Enfin, un petit homme parut, le type du Pyrénéen vif et noueux, à la face longue, aux pommettes saillantes, le teint hâlé, éclaboussé de rouge. Ses gros yeux luisants ne restaient jamais immobiles; et il y avait, dans toute sa maigre personne, un frémissement, une exubérance continue de gestes et de paroles.
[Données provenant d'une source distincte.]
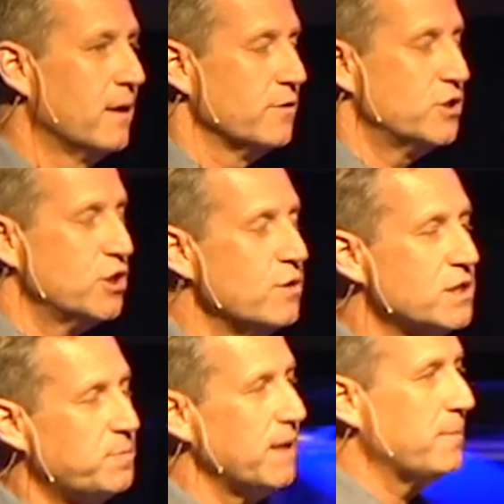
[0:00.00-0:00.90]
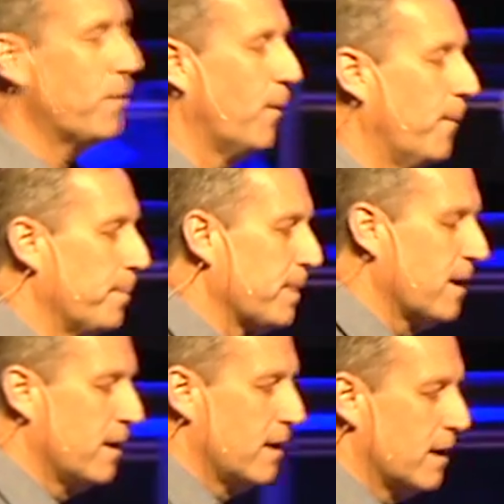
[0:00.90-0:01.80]
The Jewish people
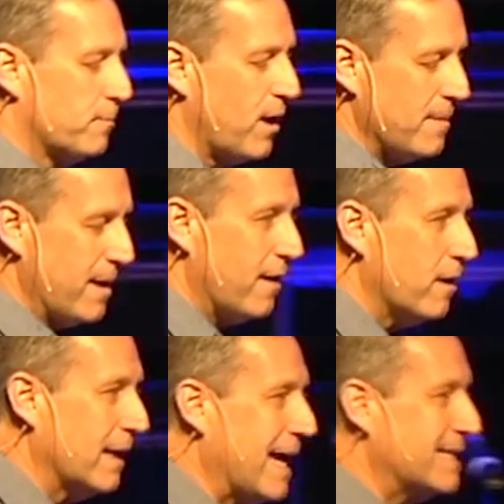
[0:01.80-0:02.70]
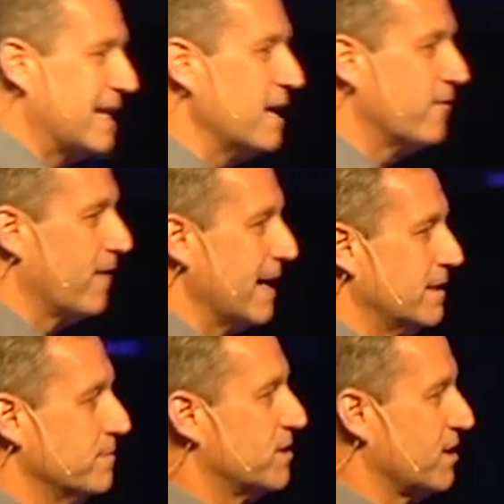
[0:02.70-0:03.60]
primarily identified
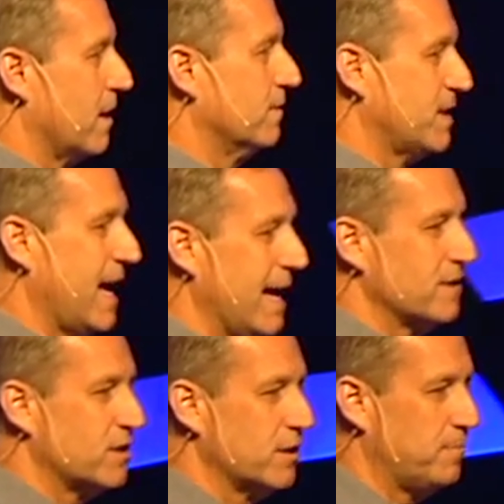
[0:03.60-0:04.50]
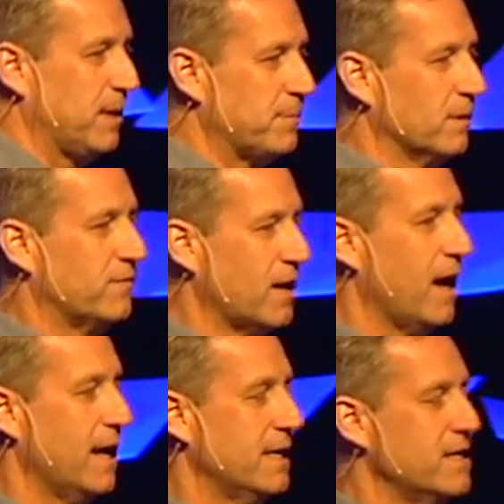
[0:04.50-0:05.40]
themselves as the people of
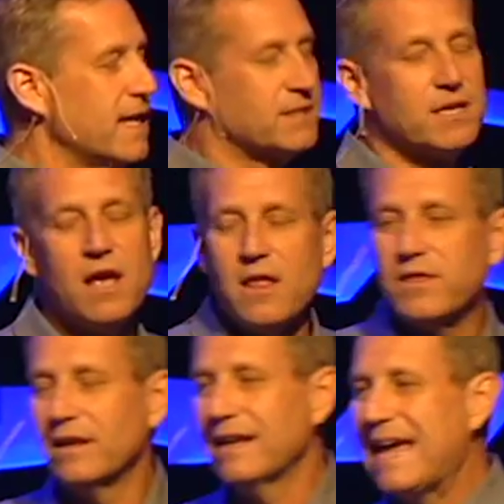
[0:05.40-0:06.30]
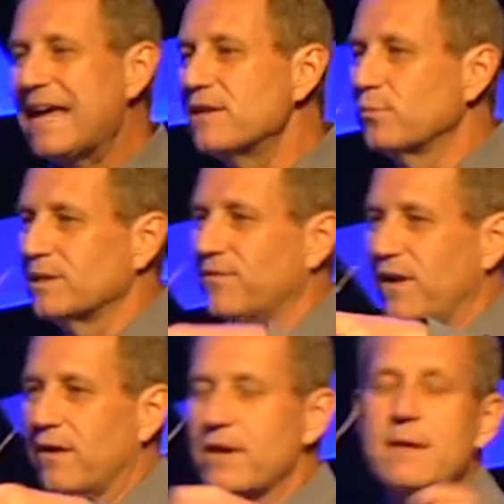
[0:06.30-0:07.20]
God. And yes, the land was
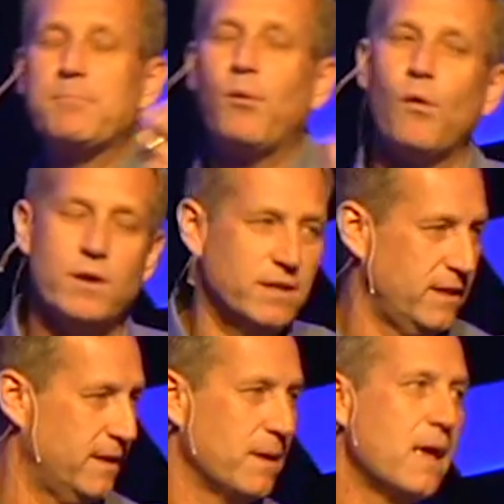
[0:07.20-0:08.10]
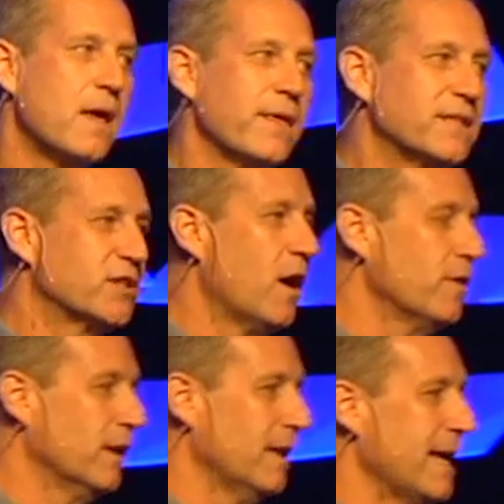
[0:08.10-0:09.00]
very important to them. They saw
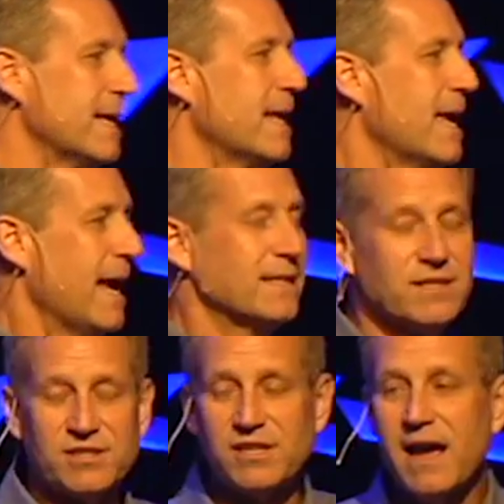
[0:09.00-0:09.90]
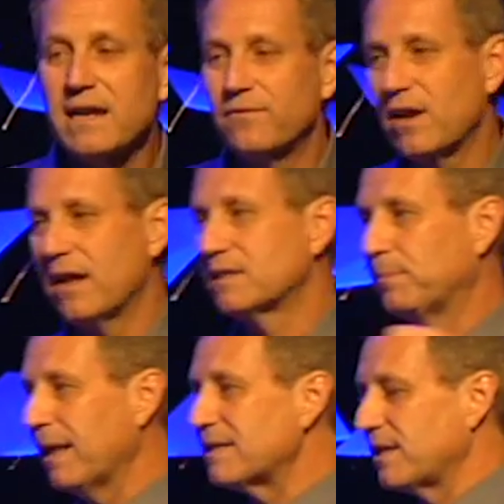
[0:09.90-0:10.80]
the land as a sign of God's
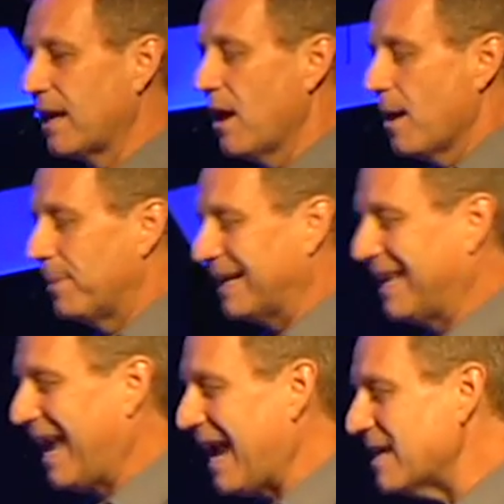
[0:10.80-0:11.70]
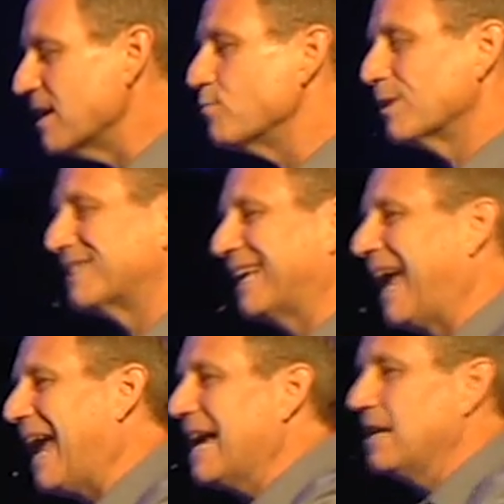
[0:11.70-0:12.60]
blessing. But Canaan was
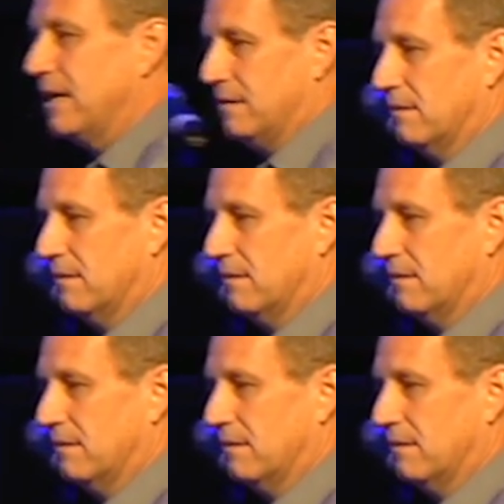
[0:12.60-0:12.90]
Canaan.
—C'est pour monsieur, une barbe, n'est-ce pas?... Je demande pardon à monsieur; mais mon garçon est sorti, et j'étais là, avec mes pensionnaires... Si monsieur veut s'asseoir, je vais lui expédier ça tout de suite.
Et Cazaban, daignant opérer en personne, battait le savon, affilait le rasoir. Il avait eu un coup d'œil inquiet sur la soutane de Pierre, qui, sans dire un mot, s'était assis et avait ouvert un journal, dans lequel il semblait plongé.
Il y eut un silence. Mais Cazaban en souffrit tout de suite; et, comme il couvrait de savon le menton de son client:
—Imaginez-vous, monsieur, que mes pensionnaires se sont oubliés si tard à la Grotte, qu'ils déjeunent à peine. Vous les entendez? Je restais avec eux par politesse... Mais, n'est-ce pas? je me dois aussi à mes clients, il faut bien contenter tout le monde.
Alors, M. de Guersaint, qui aimait également à causer, le questionna.
—Vous logez des pèlerins?
—Oh! monsieur, nous en logeons tous, répondit simplement le coiffeur. C'est le pays qui veut ça.
—Et vous les accompagnez à la Grotte?
Du coup, Cazaban se révolta, le rasoir en l'air, très digne.